On August 17, the National Consumer Disputes Redressal Commission (NCDRC) ruled against IDBI Bank Ltd in a case involving a ‘deep discount bond’.

The NCDRC asked the bank to pay ₹80,786, interest of 9 per cent for the period dating from April 1, 2017, and the litigation cost of ₹50,000 to the complainant Sadananda Das. 

The bond purchased by Das for ₹2,700 was supposed to mature to ₹1 lakh in 25 years. However, when Das exercised the redemption option, he received only ₹19,214. 

The bank had notified its ‘call option’ through newspapers on August 19, 2001. It urged subscribers to redeem their bonds by surrendering their original bond certificates, with interest payable at the savings bank rate after March 31, 2002 — the call option date. 

In addition to sending a reminder in May 2009, the bank claimed it sent a call notice via post to the respondent on August 22, 2013, at the recorded address. 
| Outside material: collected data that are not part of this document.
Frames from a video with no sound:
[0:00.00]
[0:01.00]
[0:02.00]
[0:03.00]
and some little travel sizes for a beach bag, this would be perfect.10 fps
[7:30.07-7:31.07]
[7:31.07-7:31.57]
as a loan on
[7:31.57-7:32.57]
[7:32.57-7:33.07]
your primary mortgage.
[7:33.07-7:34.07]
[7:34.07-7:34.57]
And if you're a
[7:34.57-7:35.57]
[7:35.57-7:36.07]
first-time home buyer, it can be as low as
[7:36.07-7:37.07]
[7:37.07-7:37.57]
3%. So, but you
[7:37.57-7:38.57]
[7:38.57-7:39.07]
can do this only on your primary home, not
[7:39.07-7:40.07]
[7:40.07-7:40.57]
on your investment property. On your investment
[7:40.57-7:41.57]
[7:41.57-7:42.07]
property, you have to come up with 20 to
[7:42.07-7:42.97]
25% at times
Later, it was discovered that the respondent’s address on the deep discount bond was incorrect, leading to misdelivery of the notice. 
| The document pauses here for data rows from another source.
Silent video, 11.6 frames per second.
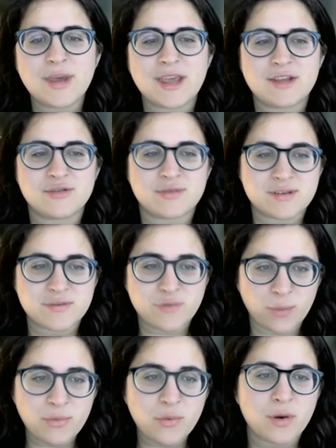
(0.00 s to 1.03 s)
we can
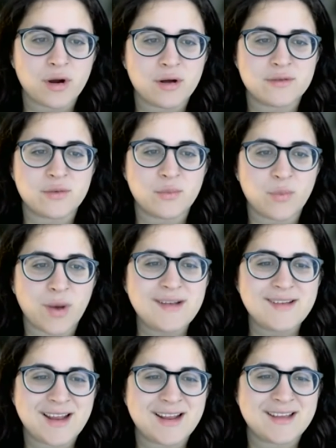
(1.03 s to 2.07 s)
transform the world one
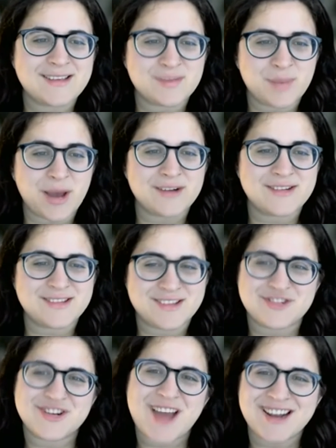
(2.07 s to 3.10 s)
data-inspired
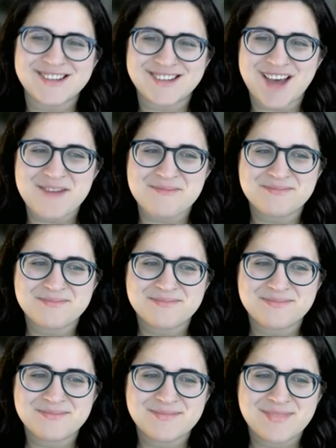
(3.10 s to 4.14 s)
decision at a time.
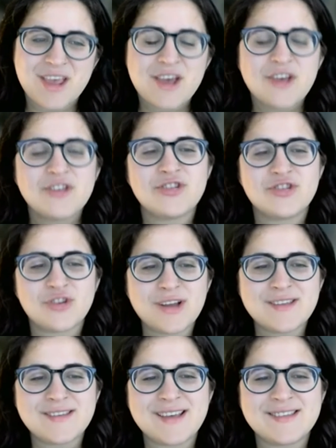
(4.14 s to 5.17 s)
She
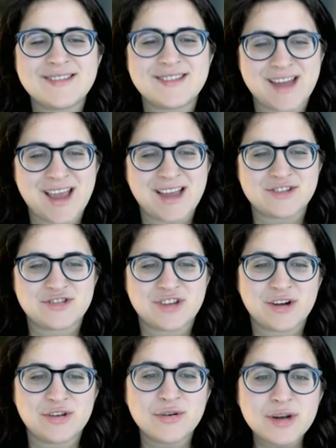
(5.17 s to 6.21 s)
joins us today to
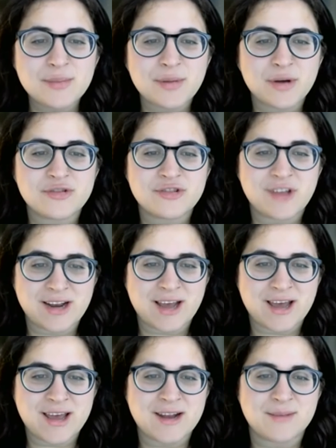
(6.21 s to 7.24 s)
share how you can approach
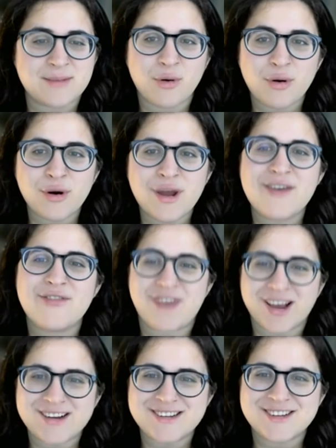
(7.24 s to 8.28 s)
data in a more
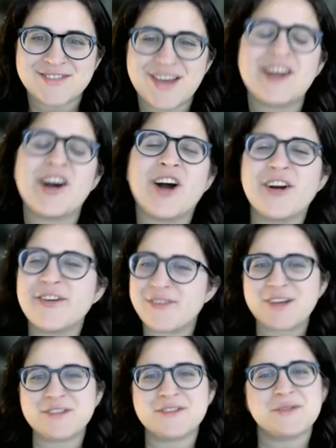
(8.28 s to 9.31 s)
effective and
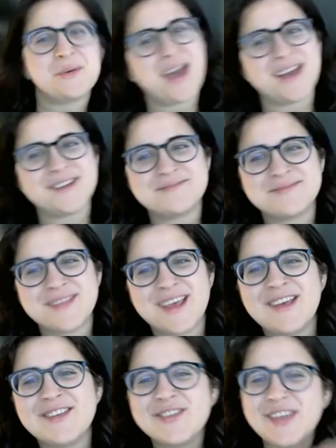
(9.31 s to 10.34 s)
heartfelt way.
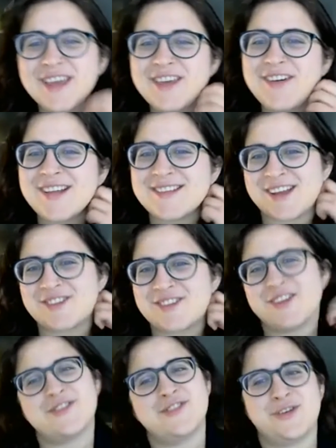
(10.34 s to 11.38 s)
So thank you,
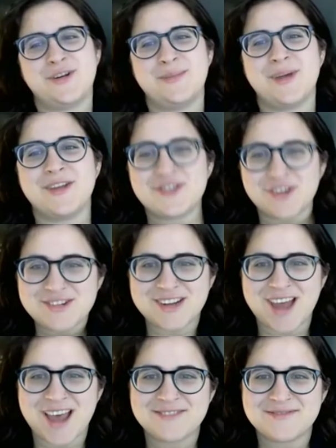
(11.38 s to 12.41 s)
Alexandra, for joining me on the show
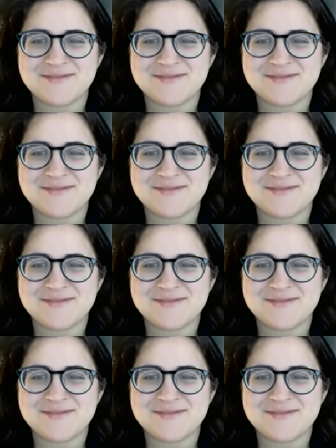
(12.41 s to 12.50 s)
today.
In a similar case (IDBI Bank Ltd versus Surjit Kaur), the NCDRC had ordered the bank to pay Kaur the full-face value of her deep discount bond series I, issued in 1992, which was ₹1 lakh, along with 9 per cent interest. Kaur had purchased the bond for ₹2,700, and it was supposed to mature in 25 years. 
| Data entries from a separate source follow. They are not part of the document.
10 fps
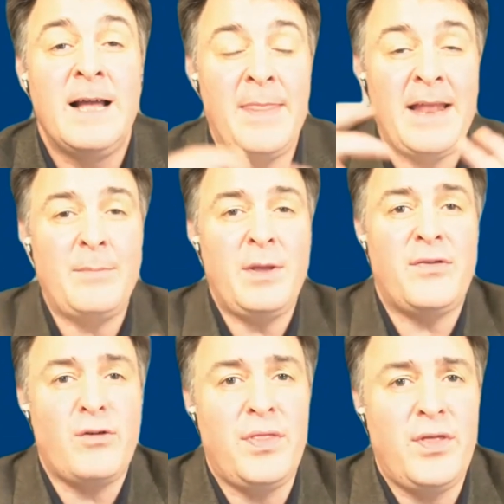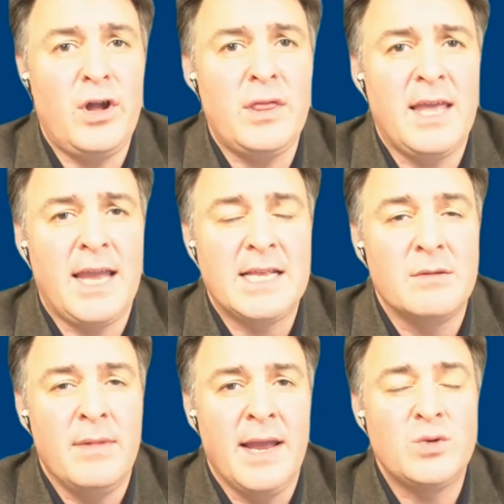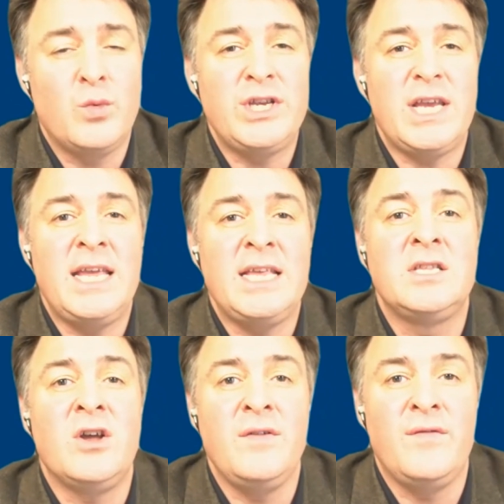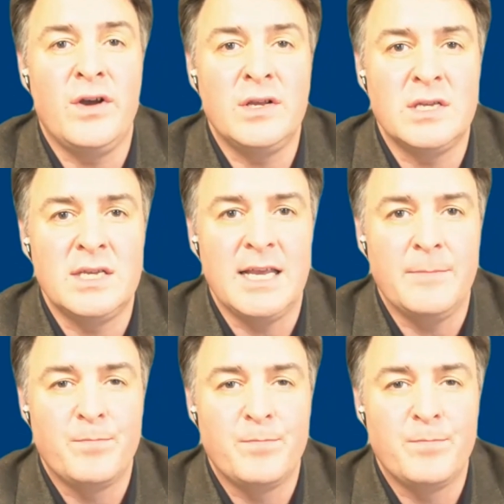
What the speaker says: And then let me throw a third thing into the mix, which is diversity.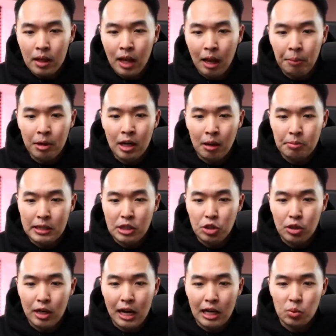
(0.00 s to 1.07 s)
I'm going to update
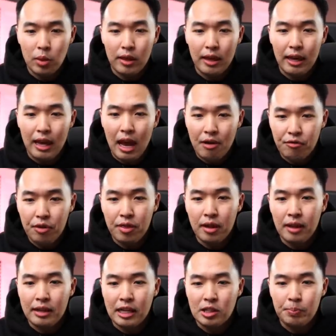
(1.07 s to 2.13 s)
you guys with
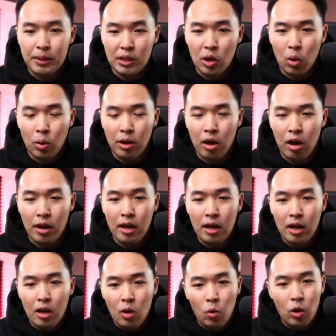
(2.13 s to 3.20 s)
everything that's been going on
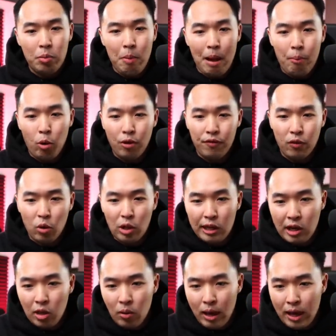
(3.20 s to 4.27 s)
with my
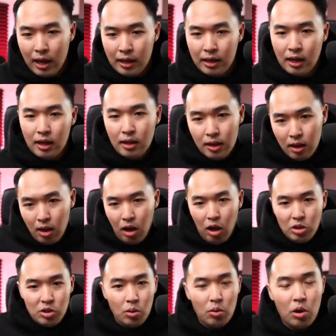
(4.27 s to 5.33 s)
portfolio and uh,
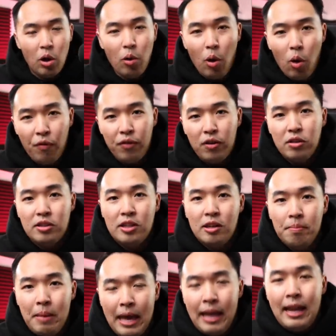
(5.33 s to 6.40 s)
also go over
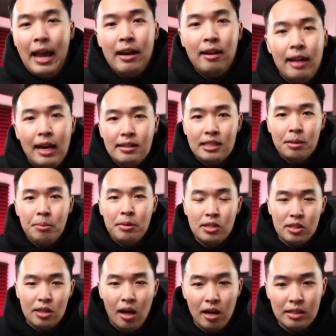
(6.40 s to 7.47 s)
some and analyze some of the
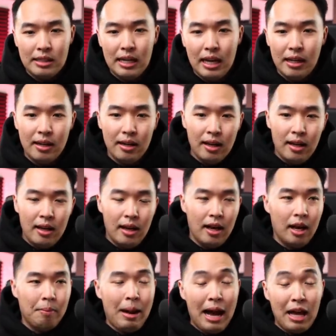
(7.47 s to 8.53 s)
stocks that
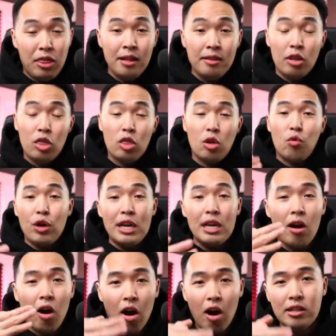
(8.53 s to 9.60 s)
um, I think the three
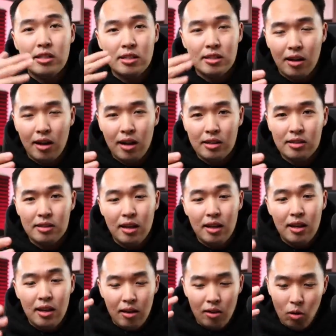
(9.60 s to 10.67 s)
hottest stocks,
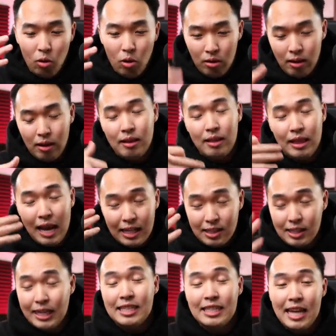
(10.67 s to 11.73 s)
or
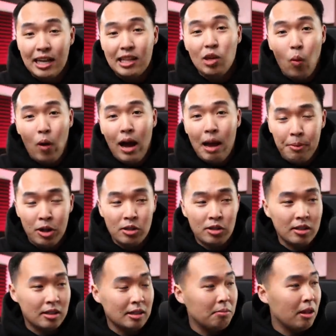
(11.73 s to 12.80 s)
that's exactly why I
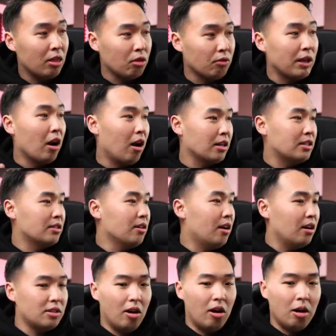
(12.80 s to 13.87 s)
purchased them, the three hottest
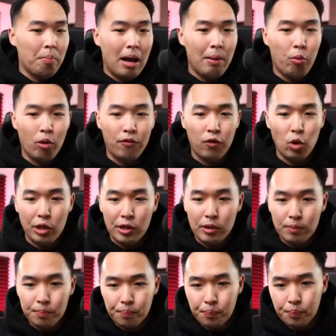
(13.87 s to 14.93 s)
stocks on my portfolio.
However, when she tried to redeem it after the maturity period, the bank claimed that it had already been redeemed in 2001. The NCDRC determined that IDBI’s newspaper notices were ineffective, and that they should have used registered posts. Consequently, they ruled in favour of Kaur, entitling her to the full bond face value of ₹1 lakh, along with interest. IDBI Bank refused to comment on the matter.